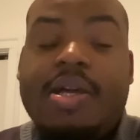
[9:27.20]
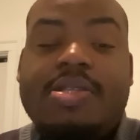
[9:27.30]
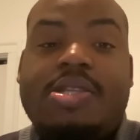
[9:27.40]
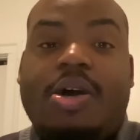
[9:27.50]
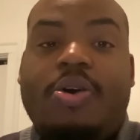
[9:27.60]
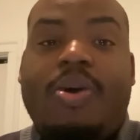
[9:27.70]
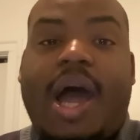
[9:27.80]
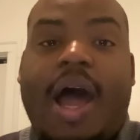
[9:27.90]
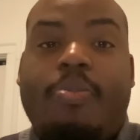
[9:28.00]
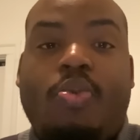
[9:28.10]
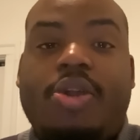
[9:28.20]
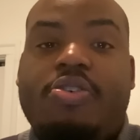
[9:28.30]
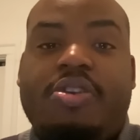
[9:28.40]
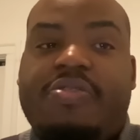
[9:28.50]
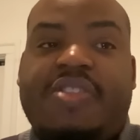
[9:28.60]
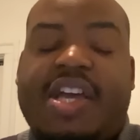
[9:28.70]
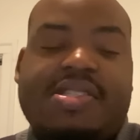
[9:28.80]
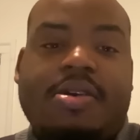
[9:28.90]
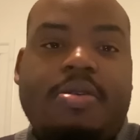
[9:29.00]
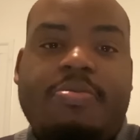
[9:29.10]
So I'm wondering if
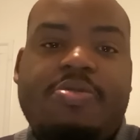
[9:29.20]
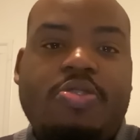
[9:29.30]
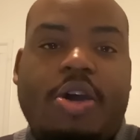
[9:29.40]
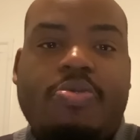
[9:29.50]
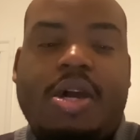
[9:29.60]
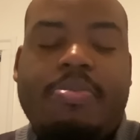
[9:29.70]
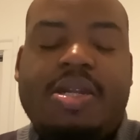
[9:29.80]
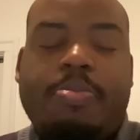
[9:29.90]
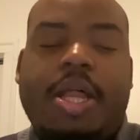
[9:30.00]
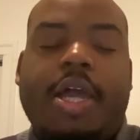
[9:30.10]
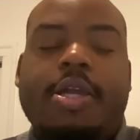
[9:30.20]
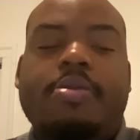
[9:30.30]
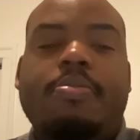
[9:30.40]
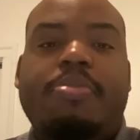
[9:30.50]
that's going to, you know, come into play.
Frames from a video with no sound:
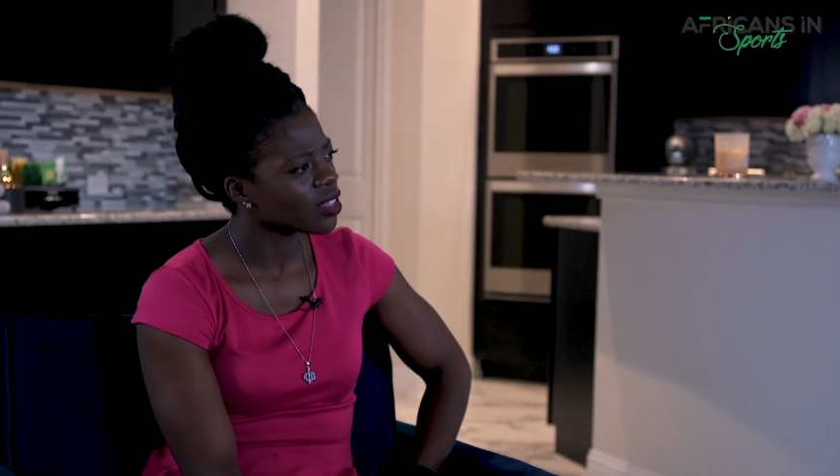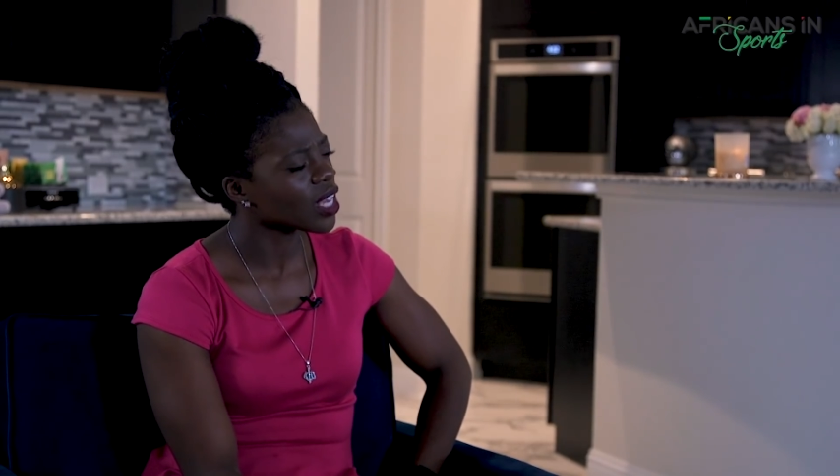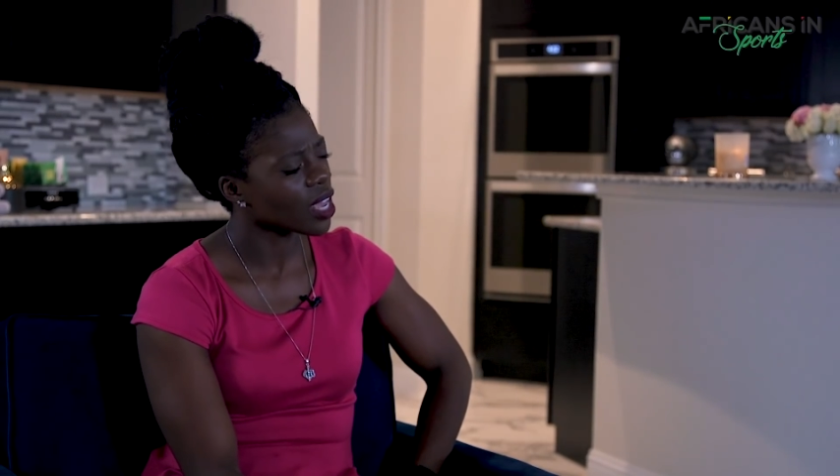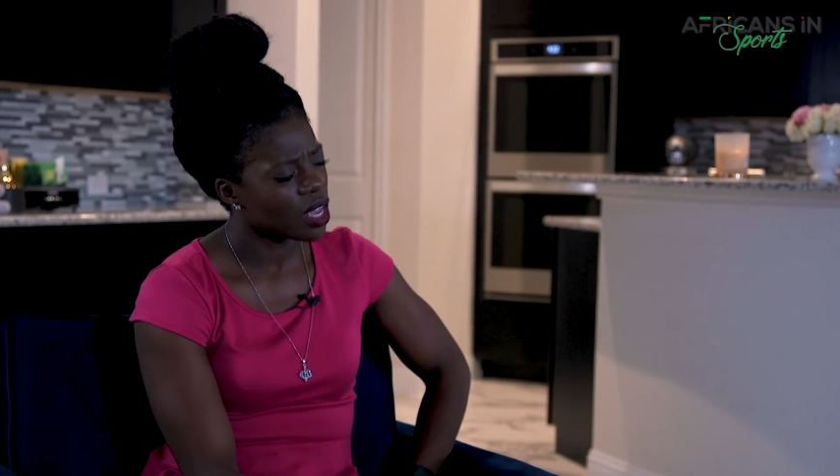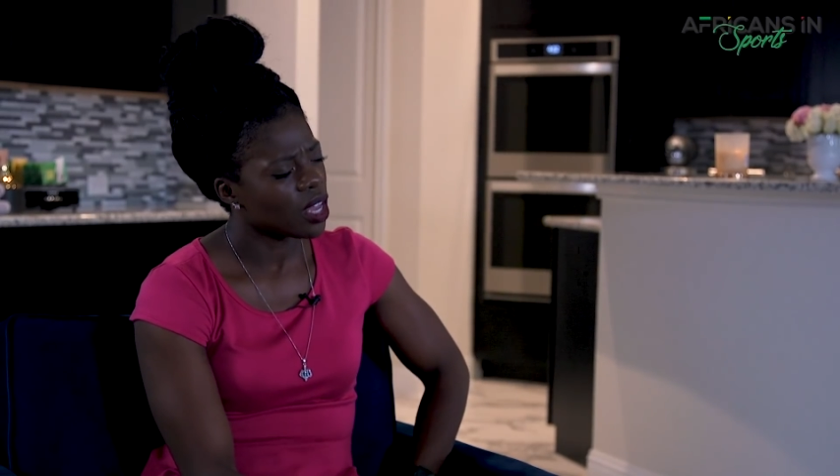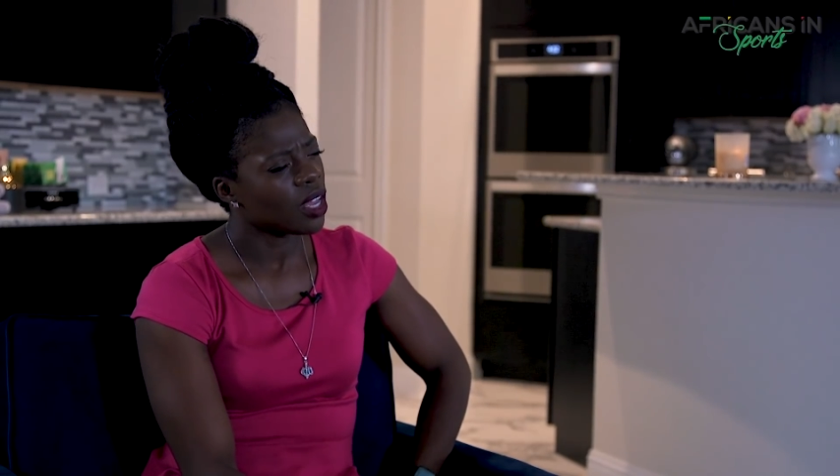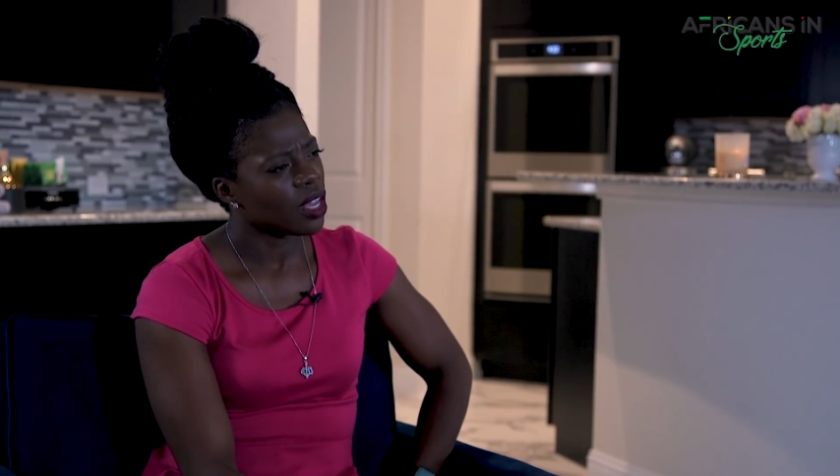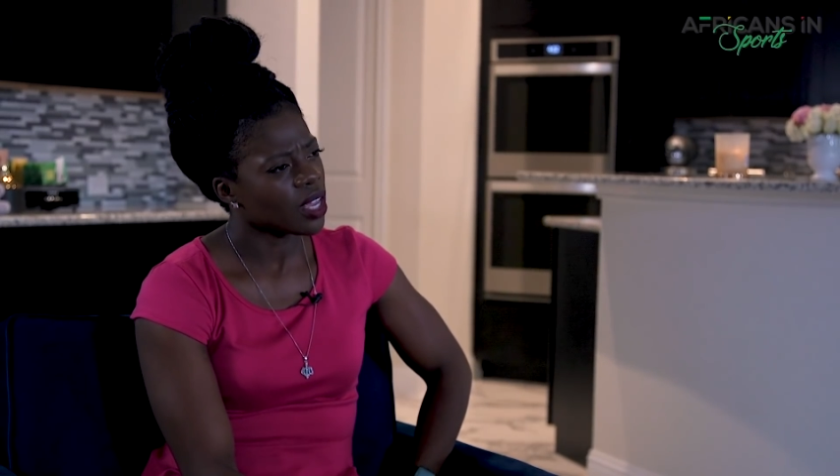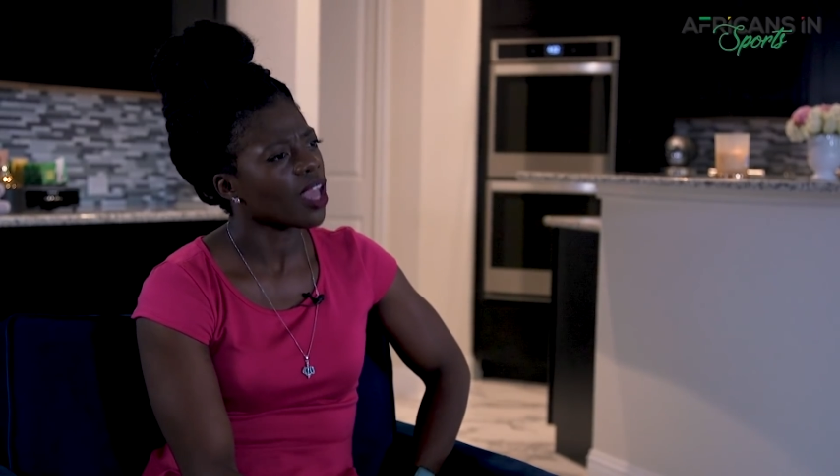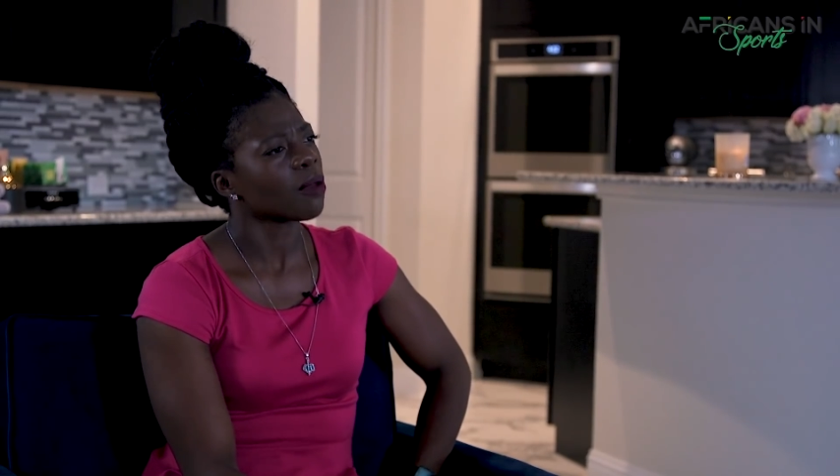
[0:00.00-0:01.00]
I was like,
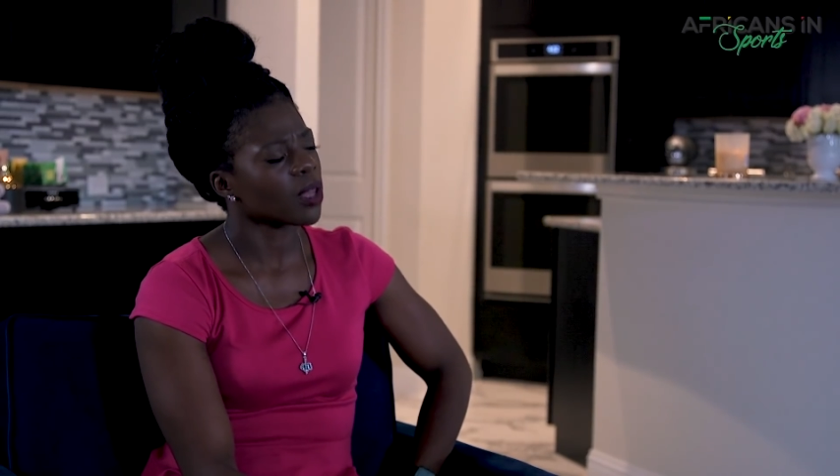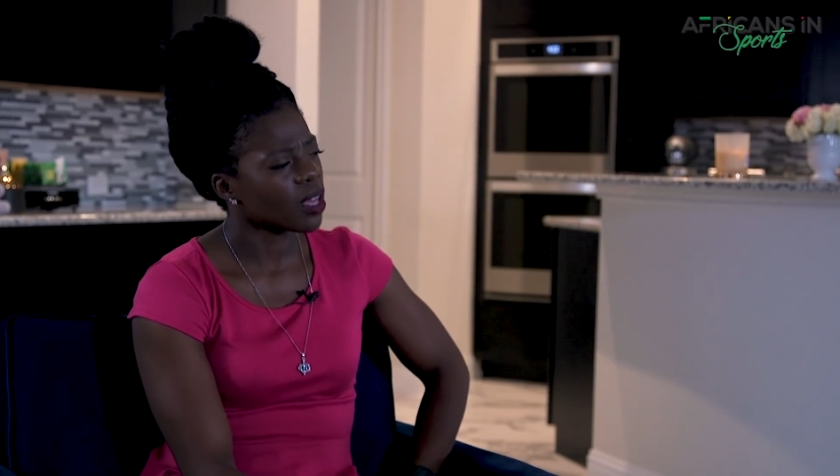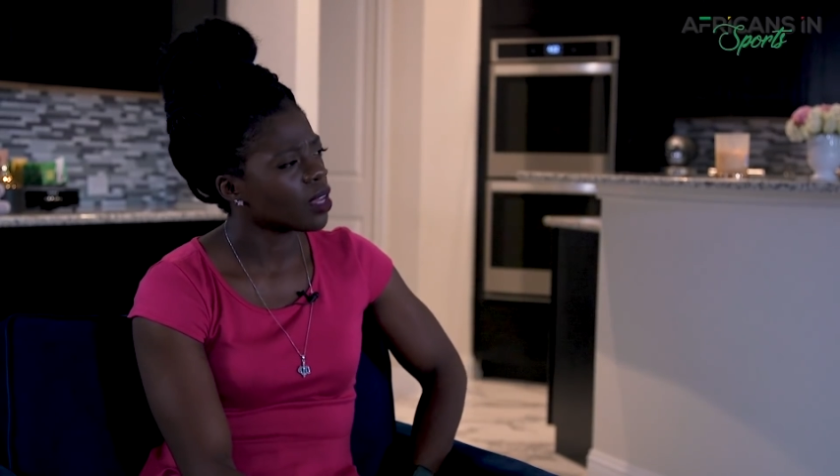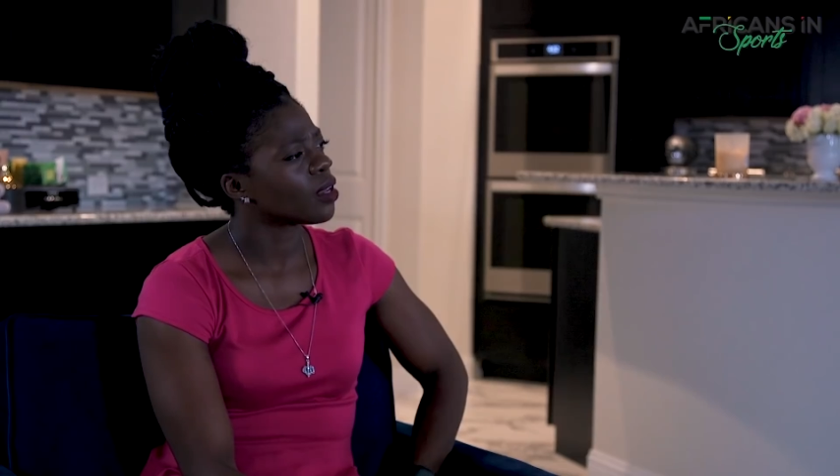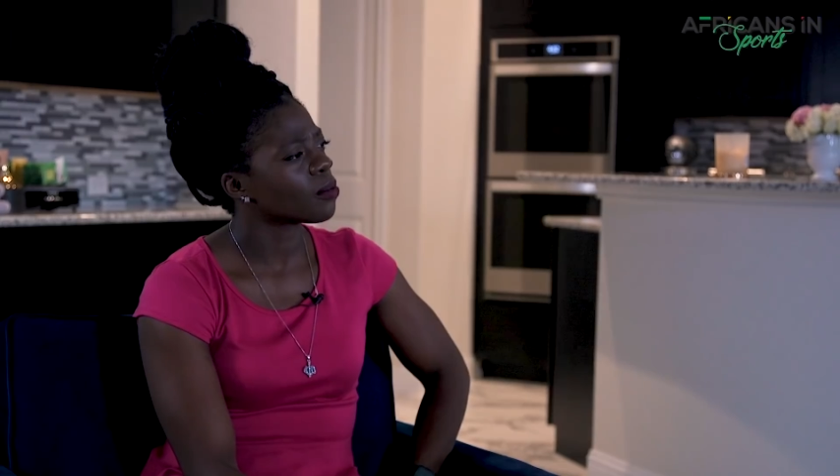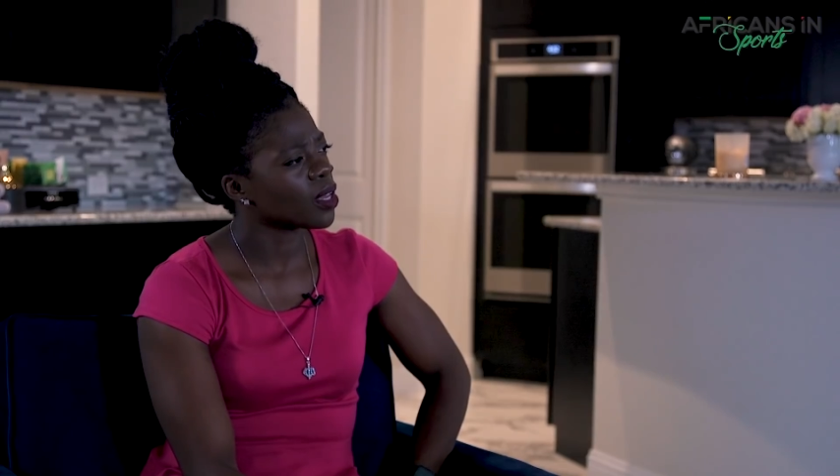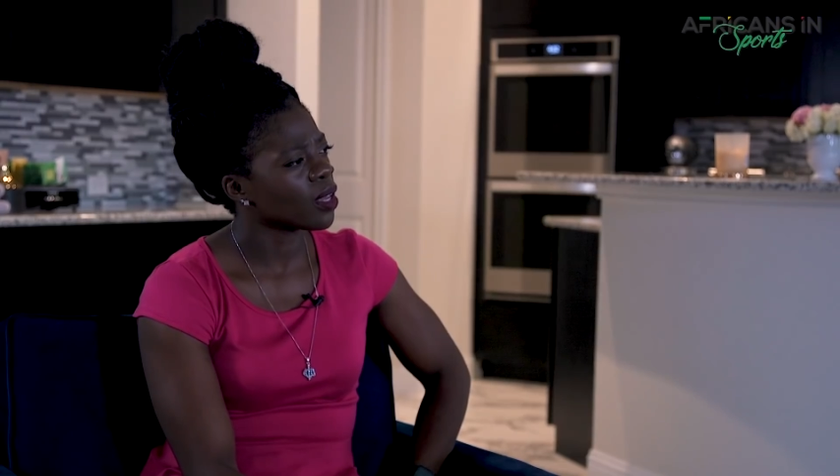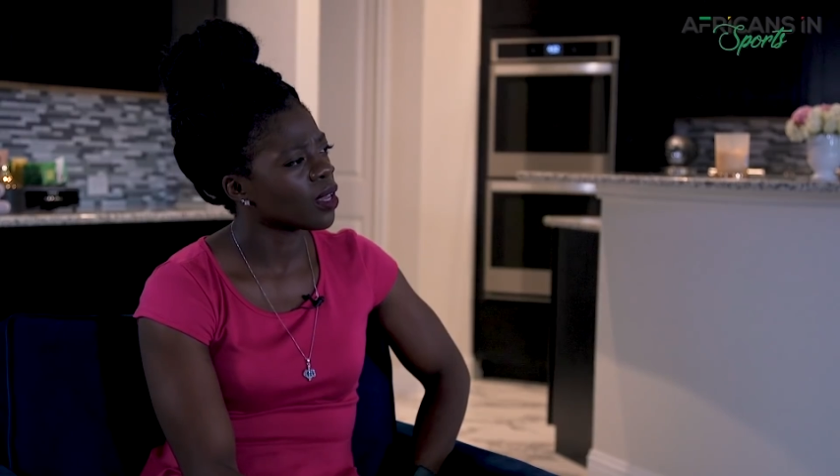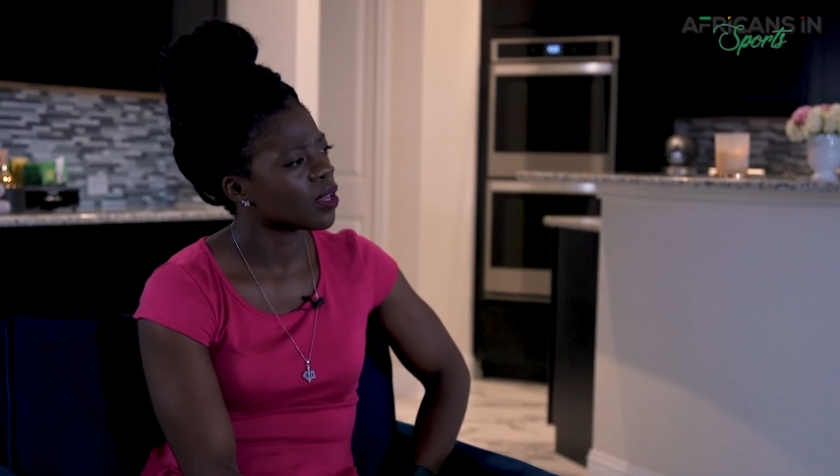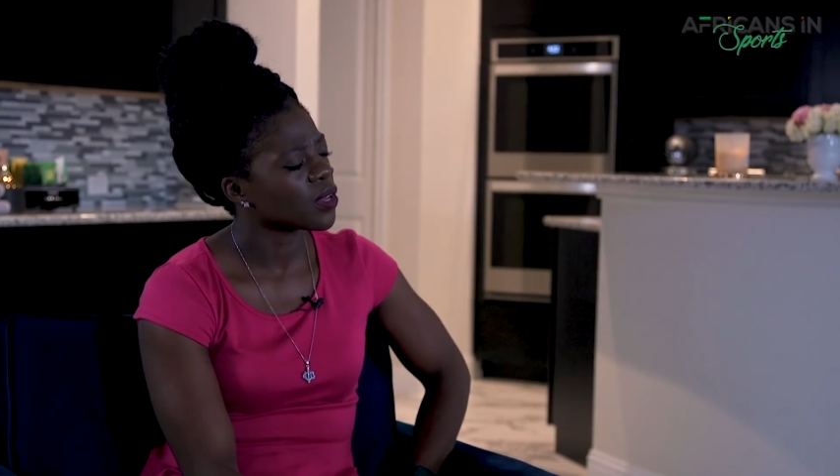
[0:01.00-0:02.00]
yeah, I'm good.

◆ ◆ ◆ ◆ ◆ ◆ ◆

Line by line, give the material above again exactly, but without any pictures.

[9:27.20]
[9:27.30]
[9:27.40]
[9:27.50]
[9:27.60]
[9:27.70]
[9:27.80]
[9:27.90]
[9:28.00]
[9:28.10]
[9:28.20]
[9:28.30]
[9:28.40]
[9:28.50]
[9:28.60]
[9:28.70]
[9:28.80]
[9:28.90]
[9:29.00]
[9:29.10]
So I'm wondering if
[9:29.20]
[9:29.30]
[9:29.40]
[9:29.50]
[9:29.60]
[9:29.70]
[9:29.80]
[9:29.90]
[9:30.00]
[9:30.10]
[9:30.20]
[9:30.30]
[9:30.40]
[9:30.50]
that's going to, you know, come into play.
Frames from a video with no sound:
[0:00.00-0:01.00]
I was like,
[0:01.00-0:02.00]
yeah, I'm good.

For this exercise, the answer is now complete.